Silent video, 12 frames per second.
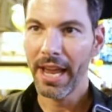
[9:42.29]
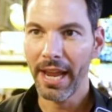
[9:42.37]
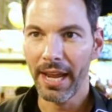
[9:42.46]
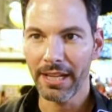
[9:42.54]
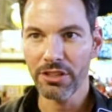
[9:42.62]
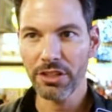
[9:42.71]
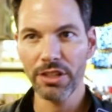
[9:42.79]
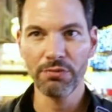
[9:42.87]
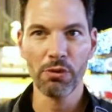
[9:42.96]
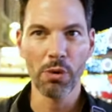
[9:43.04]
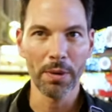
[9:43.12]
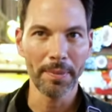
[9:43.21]
and
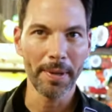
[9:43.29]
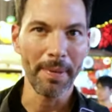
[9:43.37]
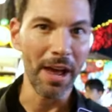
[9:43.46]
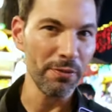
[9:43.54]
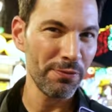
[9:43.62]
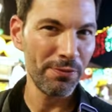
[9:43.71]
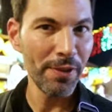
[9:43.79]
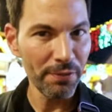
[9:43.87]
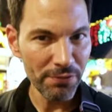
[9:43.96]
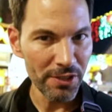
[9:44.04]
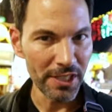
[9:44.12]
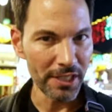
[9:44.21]
64 would be about
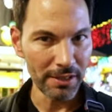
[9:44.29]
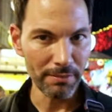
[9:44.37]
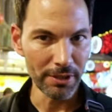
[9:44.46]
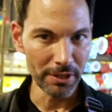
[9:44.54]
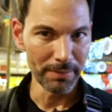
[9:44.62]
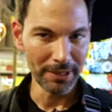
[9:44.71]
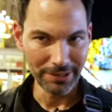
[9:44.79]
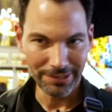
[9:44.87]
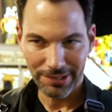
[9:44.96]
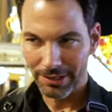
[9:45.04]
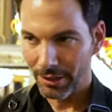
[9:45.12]
50 millimeters.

Activity >>
Everything in the listing except the pictures must come back exactly as written.

Output >>
Silent video, 12 frames per second.
[9:42.29]
[9:42.37]
[9:42.46]
[9:42.54]
[9:42.62]
[9:42.71]
[9:42.79]
[9:42.87]
[9:42.96]
[9:43.04]
[9:43.12]
[9:43.21]
and
[9:43.29]
[9:43.37]
[9:43.46]
[9:43.54]
[9:43.62]
[9:43.71]
[9:43.79]
[9:43.87]
[9:43.96]
[9:44.04]
[9:44.12]
[9:44.21]
64 would be about
[9:44.29]
[9:44.37]
[9:44.46]
[9:44.54]
[9:44.62]
[9:44.71]
[9:44.79]
[9:44.87]
[9:44.96]
[9:45.04]
[9:45.12]
50 millimeters.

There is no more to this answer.